The Service Availability Forum (SA Forum or SAF) is a consortium of industry-leading companies promoting a set of open specifications that enables the creation and deployment of highly available and mission critical services. As a standardization body, the SA Forum has defined a set of open specifications, including the Software Management Framework (SMF), for middleware services. The SMF is defined to support the upgrade of software and hardware entities in a SA Forum compliant system.
An SA Forum compliant system can be characterized by its deployment configuration. The deployment configuration may need to be changed at any time, for example, to tune its performance by creating new instances of an entity type, by modifying parts of the configuration, or by removing some of the existing instances. In some cases, it is necessary to downgrade entities to an earlier version of their base entity type.

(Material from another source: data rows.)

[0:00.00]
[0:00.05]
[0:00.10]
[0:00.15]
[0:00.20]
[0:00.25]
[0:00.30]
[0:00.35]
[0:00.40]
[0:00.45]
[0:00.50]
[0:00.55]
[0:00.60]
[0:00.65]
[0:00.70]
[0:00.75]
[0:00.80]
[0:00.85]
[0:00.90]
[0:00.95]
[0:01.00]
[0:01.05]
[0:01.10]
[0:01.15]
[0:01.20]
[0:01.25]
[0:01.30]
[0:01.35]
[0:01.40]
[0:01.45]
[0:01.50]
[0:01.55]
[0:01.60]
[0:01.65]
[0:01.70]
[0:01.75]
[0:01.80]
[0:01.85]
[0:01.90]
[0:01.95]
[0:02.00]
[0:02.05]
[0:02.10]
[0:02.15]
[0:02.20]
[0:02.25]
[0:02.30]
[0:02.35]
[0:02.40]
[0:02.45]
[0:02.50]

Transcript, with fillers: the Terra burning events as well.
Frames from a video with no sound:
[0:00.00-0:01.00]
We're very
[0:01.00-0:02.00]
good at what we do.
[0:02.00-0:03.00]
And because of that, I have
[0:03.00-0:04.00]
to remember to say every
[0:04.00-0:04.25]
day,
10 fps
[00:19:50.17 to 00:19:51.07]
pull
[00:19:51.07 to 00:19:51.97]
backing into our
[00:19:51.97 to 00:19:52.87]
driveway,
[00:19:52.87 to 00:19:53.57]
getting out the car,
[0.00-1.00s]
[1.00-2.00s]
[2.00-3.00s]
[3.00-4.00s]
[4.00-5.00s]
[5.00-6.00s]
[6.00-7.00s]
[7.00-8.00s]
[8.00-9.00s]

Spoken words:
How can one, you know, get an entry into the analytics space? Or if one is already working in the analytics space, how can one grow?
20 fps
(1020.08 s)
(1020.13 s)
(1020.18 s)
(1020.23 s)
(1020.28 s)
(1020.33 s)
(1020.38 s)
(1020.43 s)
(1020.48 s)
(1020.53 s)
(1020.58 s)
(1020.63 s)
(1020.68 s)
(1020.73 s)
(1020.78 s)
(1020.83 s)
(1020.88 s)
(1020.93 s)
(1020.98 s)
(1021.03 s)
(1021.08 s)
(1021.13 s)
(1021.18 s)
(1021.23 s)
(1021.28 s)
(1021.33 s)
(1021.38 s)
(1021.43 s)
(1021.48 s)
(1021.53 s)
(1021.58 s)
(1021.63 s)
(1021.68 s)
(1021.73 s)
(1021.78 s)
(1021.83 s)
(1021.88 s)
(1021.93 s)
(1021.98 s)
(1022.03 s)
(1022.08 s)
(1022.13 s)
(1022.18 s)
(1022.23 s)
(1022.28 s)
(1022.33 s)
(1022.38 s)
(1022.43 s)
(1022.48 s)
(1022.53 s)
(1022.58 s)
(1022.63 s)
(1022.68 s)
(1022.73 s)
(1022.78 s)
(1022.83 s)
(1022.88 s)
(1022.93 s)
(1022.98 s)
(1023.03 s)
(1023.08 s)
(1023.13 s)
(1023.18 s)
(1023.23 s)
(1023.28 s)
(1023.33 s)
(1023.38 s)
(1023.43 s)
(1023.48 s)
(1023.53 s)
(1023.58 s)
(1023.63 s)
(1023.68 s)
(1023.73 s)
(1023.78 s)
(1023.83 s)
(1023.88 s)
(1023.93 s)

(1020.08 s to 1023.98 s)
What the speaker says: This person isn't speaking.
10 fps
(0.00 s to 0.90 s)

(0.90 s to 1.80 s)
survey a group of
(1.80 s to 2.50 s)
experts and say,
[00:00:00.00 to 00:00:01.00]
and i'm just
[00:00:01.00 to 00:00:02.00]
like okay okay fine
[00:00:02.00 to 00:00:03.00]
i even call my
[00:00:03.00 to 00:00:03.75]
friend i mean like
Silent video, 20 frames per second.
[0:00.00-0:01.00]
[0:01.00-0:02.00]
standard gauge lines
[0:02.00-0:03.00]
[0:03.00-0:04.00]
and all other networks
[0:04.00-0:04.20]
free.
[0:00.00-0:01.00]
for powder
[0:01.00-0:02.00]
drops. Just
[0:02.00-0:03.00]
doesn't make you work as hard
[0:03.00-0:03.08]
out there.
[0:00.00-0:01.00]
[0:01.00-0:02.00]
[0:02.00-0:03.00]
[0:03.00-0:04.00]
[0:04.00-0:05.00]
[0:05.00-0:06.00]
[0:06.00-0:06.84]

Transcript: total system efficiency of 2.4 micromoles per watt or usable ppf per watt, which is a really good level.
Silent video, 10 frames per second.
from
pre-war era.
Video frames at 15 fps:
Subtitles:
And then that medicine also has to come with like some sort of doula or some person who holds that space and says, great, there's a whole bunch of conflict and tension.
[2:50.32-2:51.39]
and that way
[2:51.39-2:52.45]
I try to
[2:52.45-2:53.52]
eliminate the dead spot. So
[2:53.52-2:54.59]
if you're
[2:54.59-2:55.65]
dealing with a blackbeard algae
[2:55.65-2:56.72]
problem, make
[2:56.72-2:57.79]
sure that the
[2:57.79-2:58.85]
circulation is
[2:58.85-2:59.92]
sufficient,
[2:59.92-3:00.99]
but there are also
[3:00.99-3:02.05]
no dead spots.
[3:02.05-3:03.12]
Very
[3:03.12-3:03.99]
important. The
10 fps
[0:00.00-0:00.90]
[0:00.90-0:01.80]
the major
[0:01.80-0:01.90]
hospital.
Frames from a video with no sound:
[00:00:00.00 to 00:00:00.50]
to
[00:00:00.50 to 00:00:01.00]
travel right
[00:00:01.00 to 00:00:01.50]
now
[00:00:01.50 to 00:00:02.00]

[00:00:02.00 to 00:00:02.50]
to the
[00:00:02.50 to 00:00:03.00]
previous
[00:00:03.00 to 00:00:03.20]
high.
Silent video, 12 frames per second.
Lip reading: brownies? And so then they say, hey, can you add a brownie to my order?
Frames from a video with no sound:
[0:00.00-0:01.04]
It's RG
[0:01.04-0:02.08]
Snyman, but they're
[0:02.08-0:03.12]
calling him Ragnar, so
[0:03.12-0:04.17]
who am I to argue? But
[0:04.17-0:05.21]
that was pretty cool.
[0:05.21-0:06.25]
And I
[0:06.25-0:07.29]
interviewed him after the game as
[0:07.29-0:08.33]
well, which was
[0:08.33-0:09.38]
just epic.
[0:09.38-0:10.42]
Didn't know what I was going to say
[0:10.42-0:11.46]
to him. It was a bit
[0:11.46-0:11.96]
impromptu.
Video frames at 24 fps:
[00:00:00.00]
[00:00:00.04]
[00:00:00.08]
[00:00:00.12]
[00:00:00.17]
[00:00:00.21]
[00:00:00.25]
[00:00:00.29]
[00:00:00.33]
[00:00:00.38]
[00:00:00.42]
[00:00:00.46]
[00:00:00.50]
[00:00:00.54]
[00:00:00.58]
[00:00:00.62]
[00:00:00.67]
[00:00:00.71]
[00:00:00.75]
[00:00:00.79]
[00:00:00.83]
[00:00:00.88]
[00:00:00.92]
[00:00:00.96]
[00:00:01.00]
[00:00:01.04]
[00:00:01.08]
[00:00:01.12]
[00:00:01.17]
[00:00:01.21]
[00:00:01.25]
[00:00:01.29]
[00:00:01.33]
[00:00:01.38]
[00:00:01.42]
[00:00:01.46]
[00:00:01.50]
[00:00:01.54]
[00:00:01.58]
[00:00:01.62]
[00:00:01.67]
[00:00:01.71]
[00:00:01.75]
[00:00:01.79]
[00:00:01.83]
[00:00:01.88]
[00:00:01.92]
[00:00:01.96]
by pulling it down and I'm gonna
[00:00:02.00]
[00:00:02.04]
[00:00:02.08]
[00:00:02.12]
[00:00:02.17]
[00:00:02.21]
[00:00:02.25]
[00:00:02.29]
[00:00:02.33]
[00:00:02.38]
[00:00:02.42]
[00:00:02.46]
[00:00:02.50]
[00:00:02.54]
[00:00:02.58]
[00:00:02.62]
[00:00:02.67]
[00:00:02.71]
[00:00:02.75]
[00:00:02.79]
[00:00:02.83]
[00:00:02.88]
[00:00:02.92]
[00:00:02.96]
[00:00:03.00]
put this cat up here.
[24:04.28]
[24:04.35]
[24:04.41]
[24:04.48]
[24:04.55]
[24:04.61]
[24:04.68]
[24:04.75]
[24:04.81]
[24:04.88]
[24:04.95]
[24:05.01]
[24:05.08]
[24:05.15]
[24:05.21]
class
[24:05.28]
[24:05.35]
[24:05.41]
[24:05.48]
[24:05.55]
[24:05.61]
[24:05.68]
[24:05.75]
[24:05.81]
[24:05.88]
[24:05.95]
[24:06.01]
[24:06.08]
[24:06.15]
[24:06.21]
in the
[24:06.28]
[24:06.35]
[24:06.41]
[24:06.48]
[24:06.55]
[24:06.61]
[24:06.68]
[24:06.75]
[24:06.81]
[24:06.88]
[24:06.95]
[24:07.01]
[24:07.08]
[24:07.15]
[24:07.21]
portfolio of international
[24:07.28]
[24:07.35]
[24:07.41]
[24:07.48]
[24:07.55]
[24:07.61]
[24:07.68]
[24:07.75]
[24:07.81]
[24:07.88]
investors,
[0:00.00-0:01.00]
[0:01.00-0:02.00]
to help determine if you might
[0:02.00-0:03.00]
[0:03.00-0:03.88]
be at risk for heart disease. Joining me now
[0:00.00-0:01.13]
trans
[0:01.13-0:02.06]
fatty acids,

The SMF orchestrates the migration of a live system from one deployment configuration to another while ensuring service availability. In SMF terms, this migration process is called an upgrade campaign. The SMF defines an XML schema to specify an upgrade campaign. The upgrade campaign is a script of actions and configuration changes that lead to the target configuration.
The SMF describes various upgrade methods; however, these methods cannot handle dependencies between the software entities without outage, e.g., if un-installation of the old software require the old operating system, while installation of the new software requires the new operating system. Further, the existing upgrade methods cannot be used “as-is” for all kinds of different system topologies without causing a negative impact on service availability.